Throughout many of the poems that make up for colored girls contain painful or violent depictions of heterosexual love and sex, but here, the lady in yellow enjoys her first sexual experience. Bobby does not pressure her - rather, she trusts him, and their encounter happens organically. Afterwards, she proclaims, "i just couldn't stop grinnin" (24). Critic Neal A. Lester notes, "this woman has a significant part of her identity, her sexual identity, defined positively for her." This example also debunks some critics' claims that Shange was mercilessly negative in her depiction of black men.
The third poem, "now i love somebody more than" is about music, dance, and poetry as well as a growing sense of self. The lady in blue remembers how much she loved dancing to Spanish music; it would transport her, making her feel like she was "jibariata herself that nite" (26) jibarita is slang for a traditional Puerto Rican country girl, a term that the lady in blue claims for herself even though she describes her family as "reglar niggahs wit hints of spanish."
The lady in blue is a fan of Willie Colon, a Nuyorican salsa musician and social activist based in New York City. His music was an integral part of defining the Nuyorican (New York Puerto Rican) identity in the 1970s and 1980s. At first, the lady in blue calls herself a "mute cute colored puerto rican," but as soon as she hears that Willie Colon has cancelled his appearance at the club, she claims her "niggah temper came outta control" and she "talked english loud." Therefore, besides being a quiet Puerto Rican girl, she also sees herself as an English-speaking African American woman.
After that, the aptly-named lady in blue discovers the blues, which she compares to "juju" (which is American settlers' slang for West African 'witchcraft').
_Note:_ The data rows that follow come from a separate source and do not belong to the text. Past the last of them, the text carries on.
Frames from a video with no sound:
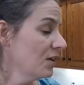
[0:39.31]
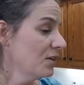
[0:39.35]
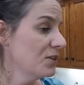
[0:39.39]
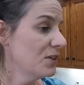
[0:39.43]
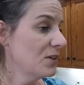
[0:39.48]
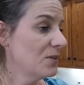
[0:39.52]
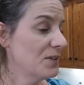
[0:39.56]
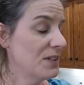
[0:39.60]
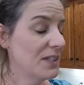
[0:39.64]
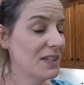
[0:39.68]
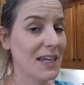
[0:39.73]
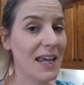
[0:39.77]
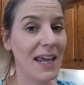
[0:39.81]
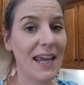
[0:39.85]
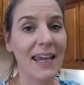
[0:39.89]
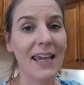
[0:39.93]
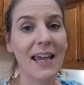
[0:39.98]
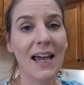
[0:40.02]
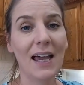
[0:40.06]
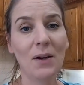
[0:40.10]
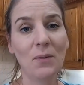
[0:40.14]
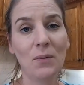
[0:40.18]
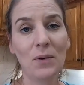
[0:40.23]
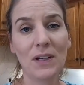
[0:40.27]
So
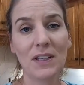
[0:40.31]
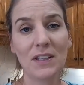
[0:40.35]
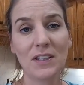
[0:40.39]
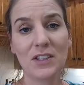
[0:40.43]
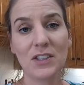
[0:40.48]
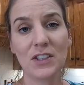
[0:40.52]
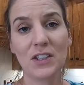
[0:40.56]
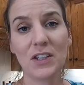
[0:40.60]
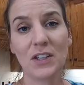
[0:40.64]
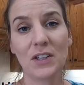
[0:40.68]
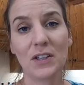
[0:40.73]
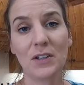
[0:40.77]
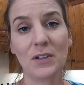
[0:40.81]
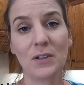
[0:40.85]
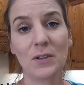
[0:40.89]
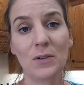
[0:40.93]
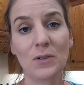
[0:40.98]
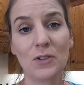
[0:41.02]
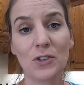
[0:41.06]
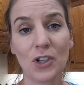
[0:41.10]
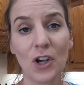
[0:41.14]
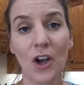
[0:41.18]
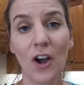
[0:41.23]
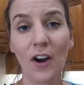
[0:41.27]
today I went
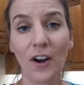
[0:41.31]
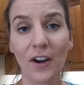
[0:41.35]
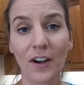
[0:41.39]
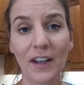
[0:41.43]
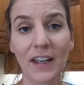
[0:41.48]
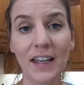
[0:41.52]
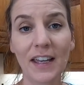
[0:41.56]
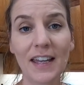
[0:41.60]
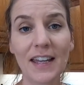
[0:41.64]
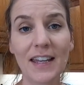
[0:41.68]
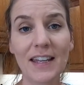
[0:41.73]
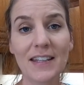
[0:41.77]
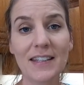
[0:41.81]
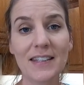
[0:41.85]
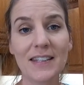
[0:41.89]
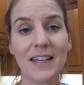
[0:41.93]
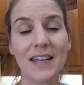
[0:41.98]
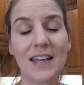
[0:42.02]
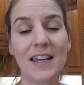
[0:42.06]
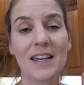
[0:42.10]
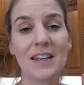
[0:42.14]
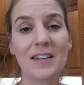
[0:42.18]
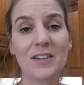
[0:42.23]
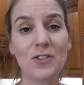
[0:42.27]
to Target,
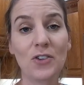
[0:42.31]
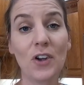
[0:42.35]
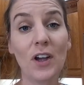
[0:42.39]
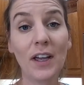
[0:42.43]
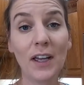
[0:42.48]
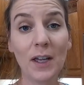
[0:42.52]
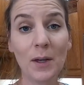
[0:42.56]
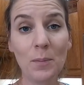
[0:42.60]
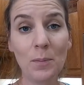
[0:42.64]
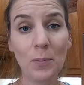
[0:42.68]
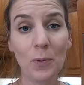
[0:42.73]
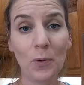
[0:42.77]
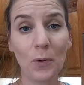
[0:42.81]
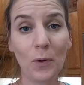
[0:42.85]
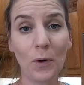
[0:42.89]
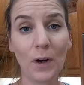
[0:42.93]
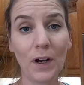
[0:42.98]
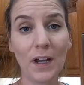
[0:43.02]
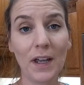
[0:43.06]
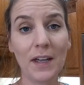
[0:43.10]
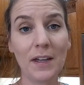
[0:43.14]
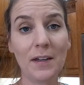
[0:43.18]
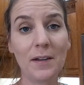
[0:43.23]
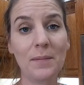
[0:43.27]
Drug
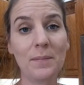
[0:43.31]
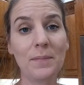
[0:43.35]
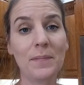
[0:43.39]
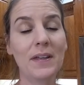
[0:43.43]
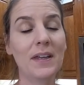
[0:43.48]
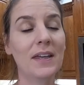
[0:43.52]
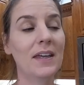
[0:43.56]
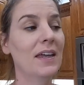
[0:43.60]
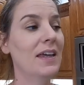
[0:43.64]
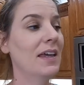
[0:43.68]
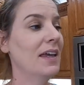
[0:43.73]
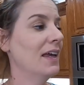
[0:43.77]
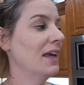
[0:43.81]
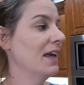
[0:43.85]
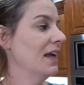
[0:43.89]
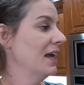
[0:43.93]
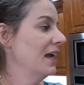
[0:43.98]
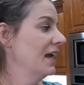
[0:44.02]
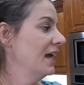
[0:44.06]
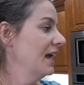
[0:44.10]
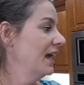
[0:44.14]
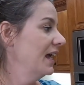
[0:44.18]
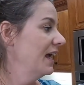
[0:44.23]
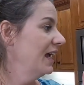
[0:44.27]
Emporium,
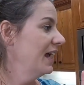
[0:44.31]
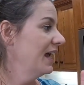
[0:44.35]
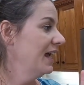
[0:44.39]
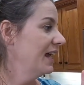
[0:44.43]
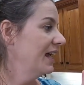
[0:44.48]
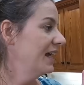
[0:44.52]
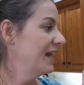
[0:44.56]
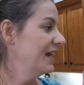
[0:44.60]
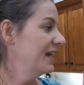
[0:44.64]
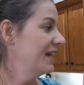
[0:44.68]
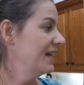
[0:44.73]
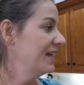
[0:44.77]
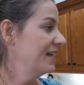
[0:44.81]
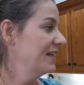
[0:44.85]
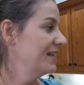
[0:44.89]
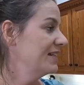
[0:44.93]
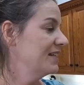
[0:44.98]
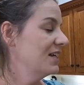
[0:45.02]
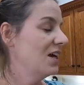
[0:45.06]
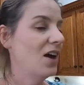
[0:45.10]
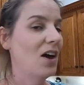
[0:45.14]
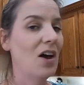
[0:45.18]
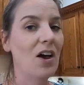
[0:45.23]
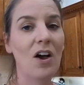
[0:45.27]

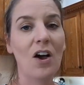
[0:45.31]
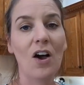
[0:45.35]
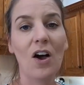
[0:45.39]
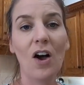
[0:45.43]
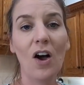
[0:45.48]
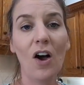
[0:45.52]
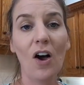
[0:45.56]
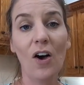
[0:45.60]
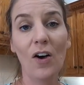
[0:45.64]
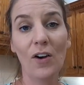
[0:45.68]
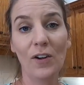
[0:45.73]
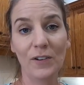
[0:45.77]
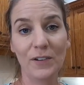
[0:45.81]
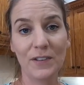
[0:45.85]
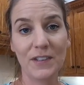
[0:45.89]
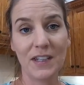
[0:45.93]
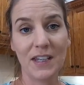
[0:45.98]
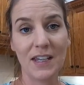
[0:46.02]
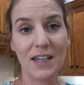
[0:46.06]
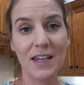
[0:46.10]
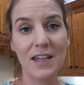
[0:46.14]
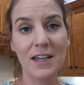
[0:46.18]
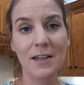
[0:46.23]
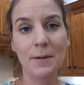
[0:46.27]
and
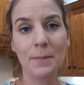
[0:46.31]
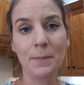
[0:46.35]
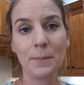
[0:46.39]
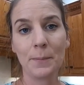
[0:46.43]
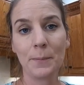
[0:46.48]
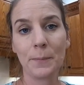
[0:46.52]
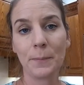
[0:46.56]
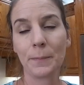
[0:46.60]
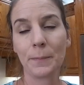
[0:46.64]
Aldi.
She ends her poem by praising music. It seems as though music has been a way for the lady in blue to discover (and embrace) the different pieces of her racial and cultural identity and her diverse community in New York City. She describes music as her savior, claiming that if "jesus cdnt play a horn like shepp/waznt no need for colored folks to bear no cross it all." In this statement, she also indicates that music is a great equalizer where even religion has failed. Even though she has also developed a fondness of the blues, the lady in blue chooses to end the poem in Spanish, reminding the reader of her multi-faceted identity.